Среди пепла и пыли на скорбном пожарище
На африканообразном листочке сохранилась одна строка, написанная рукою грека. Кое-где исчезая в пропаленных насквозь дырах, она тянулась с севера на юг – от Ливийской пустыни через плато Эннеди, через реки Убанги и Конго; затем она шла вдоль течения Замбези, струилась к Драконовым горам и, резко свернув на запад, обрывалась на мысе Доброй Надежды.
В строке этой были такие слова:
… и будет любовь вам… золотые мои… открывайте глаза и радуйтесь…
Часть II
Символы
Родился дядюшка Семен, как и предсказывал грек, еще до возвращения Малаха. И рождение его было столь же торжественным и таинственным, как и зачатие.

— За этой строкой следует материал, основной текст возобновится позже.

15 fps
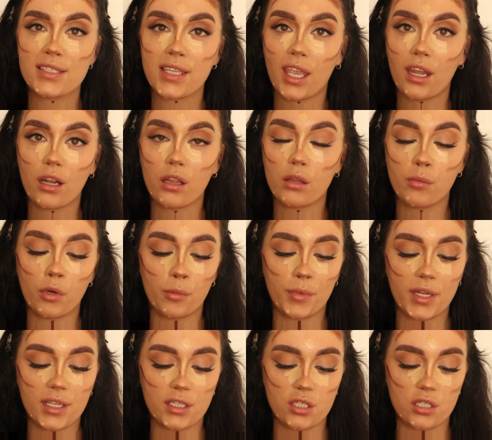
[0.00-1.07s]
skin at the moment
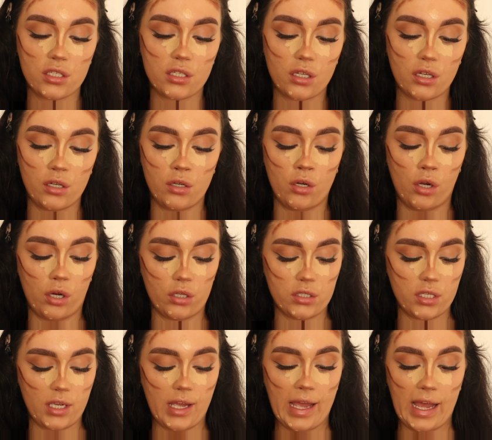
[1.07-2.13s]
is just not
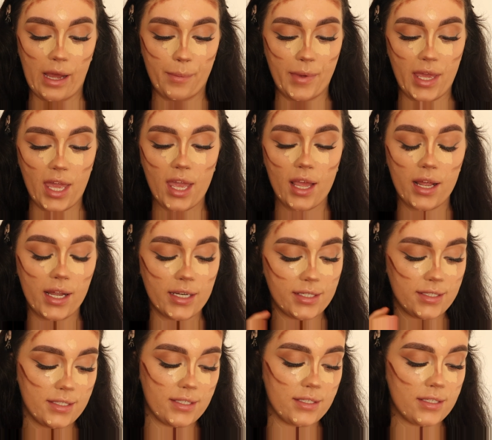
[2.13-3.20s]
happy,
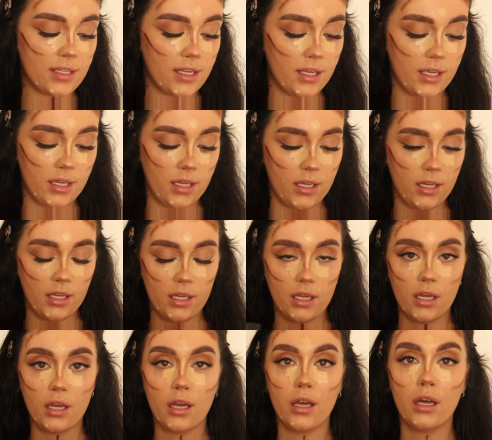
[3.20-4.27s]
and
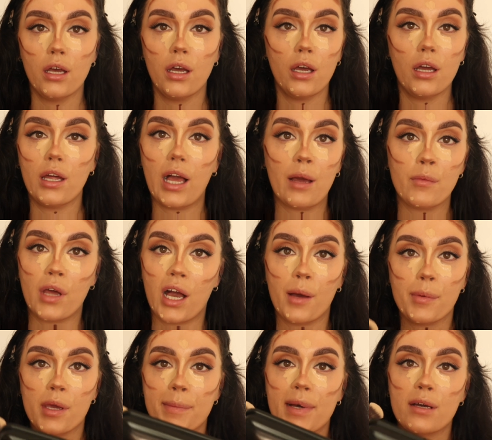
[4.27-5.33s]
I'm not
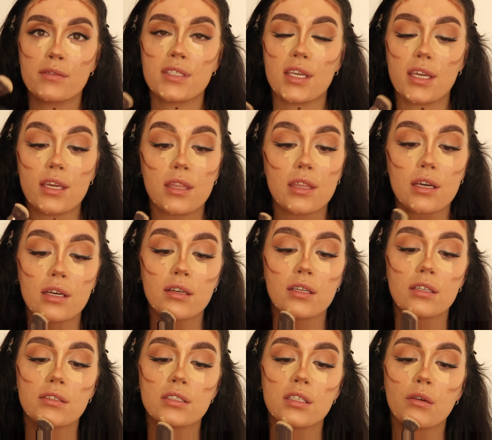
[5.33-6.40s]
happy about it either.
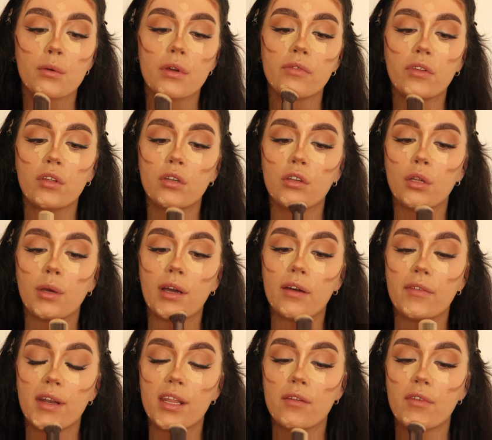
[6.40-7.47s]
So if you do have
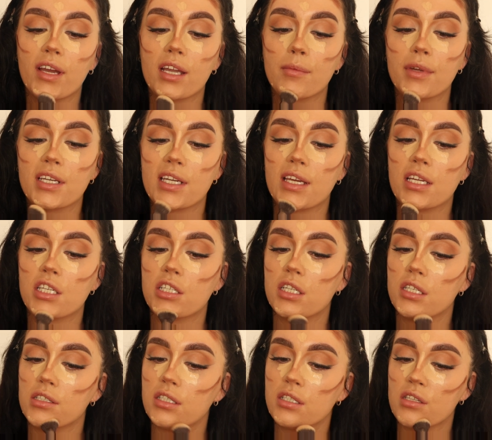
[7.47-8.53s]
any
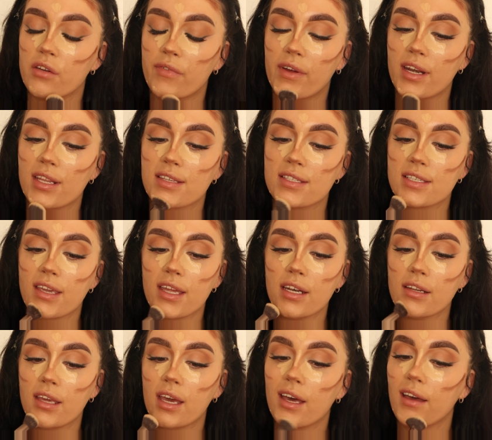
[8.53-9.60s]
recommendations of any
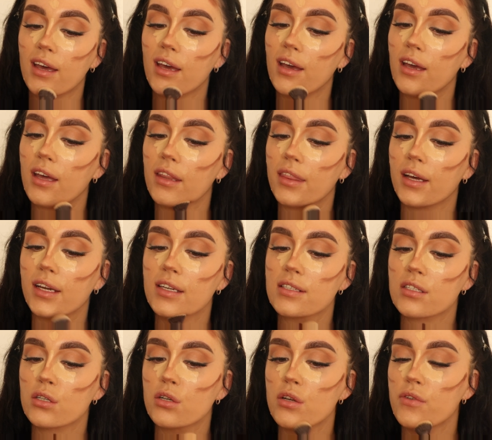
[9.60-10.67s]
skincare that is
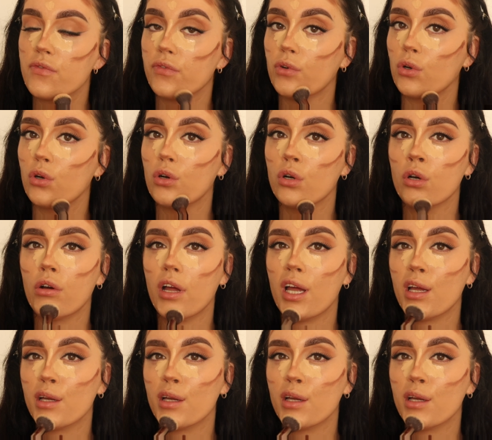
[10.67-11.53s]
good for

Чудесным образом случилось так, что апрельской ветреной ночью, той самой ночью, когда у Аннушки начались первые схватки, вдруг объявился – словно воскрес – дядюшка Павел, летавший всю зиму над Персией на шпионских аэропланах и угодивший, как сообщили Аннушке, вместе с английским асом-воздухоплавателем в турецкий плен под Керманшахом.

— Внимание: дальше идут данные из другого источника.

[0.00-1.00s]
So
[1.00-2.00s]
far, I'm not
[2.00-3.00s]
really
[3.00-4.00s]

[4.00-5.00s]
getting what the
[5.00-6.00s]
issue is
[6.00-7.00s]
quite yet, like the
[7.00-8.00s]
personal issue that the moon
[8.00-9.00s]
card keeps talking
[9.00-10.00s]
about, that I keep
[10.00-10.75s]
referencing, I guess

В три часа пополуночи он подъехал к дому как ни в чем не бывало – как будто с ночного дежурства – на канцелярском беленьком «Дуксе» с бордовыми стегаными сидениями, которым он управлял залихватски, на ходу прикуривая папиросы и охотно пугая конных и пеших зычным клаксоном. Освеженный быстрой ездою и весенним летучим дождем, окропившим его фуражку и новый оливковый френч, над левым карманом которого висел, поблескивая алой финифтью, орден святого Владимира с бантом, пожалованный ему за отчаянные полеты над турецкими батареями, он выглядел бодро и весело, а действовал, как всегда, решительно.

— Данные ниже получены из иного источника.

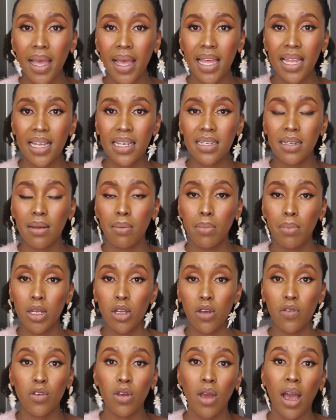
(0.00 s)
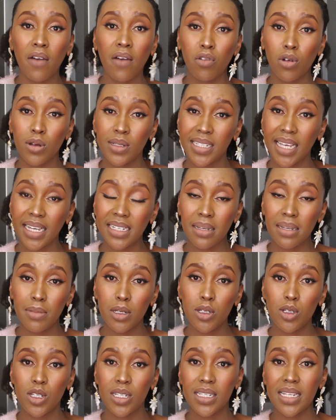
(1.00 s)
and many of you have contacted me
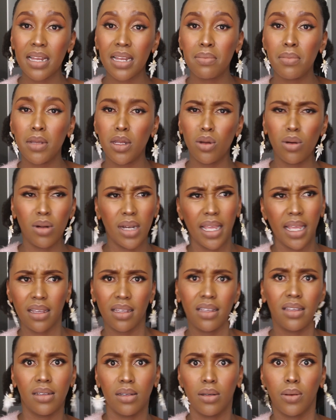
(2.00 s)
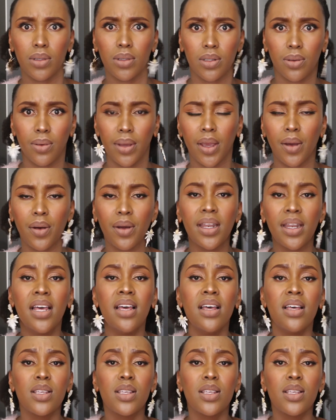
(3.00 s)
to just let me know, like, you know, what's going on.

Ни о чем не расспрашивая Аннушку, даже не узнавшую его в бреду (муки все-таки были: тут уж грек ошибался!), он быстро умчался куда-то на еще не успевшем остыть автомобиле и вскоре возвратился, привезя с собою дядюшку Иосю (будущего предателя), корзину цветов и подхорунжего семнадцатого казачьего генерала Бакланова полка. Этот подхорунжий, учившийся когда-то в военно-фельдшерской школе и согласившийся быть тайным повивальщиком, доводился дядюшке Павлу шурином, но был ему больше, чем шурин: многие фотографии, где подхорунжий обычно сидит очень чинно на венском стуле, а дядюшка Павел стоит, положив ему руку на плечо, подписаны нежно и многозначительно: «С Сашенькой – братом моей души». В силу горячей привязанности к дядюшке Павлу и восторженного преклонения перед ним подхорунжий старался походить на него даже внешне, хотя и был значительно моложе его – носил такие же огромные, не совсем подходящие, впрочем, к его угловатому лицу, а-ля Виктор-Эммануил усы и смеялся в точности как дядюшка Павел, на «о» – хо-хо, – широко открывая рот и округляя глаза. То обстоятельство, что у подхорунжего Сашеньки не было с недавних пор правой руки по локоть, – которая, как он рассказывал с удивлением, вдруг кувыркнулась сама собою в густом, качнувшемся воздухе и, улетев саженей на двадцать вперед, еще продолжала катиться, подскакивая, вместе с чьими-то фуражками по примятой траве, когда оторвавший ее ненароком фугасный снаряд союзников уже завершил в германских окопах свой недолгий, но мощный полет, – нисколько не смущало ни дядюшку Павла, ни самого подхорунжего, уверявшего, что если Павлуша ему прикажет, то он и без рук – хоть зубами! – извлечет на свет Божий младенца.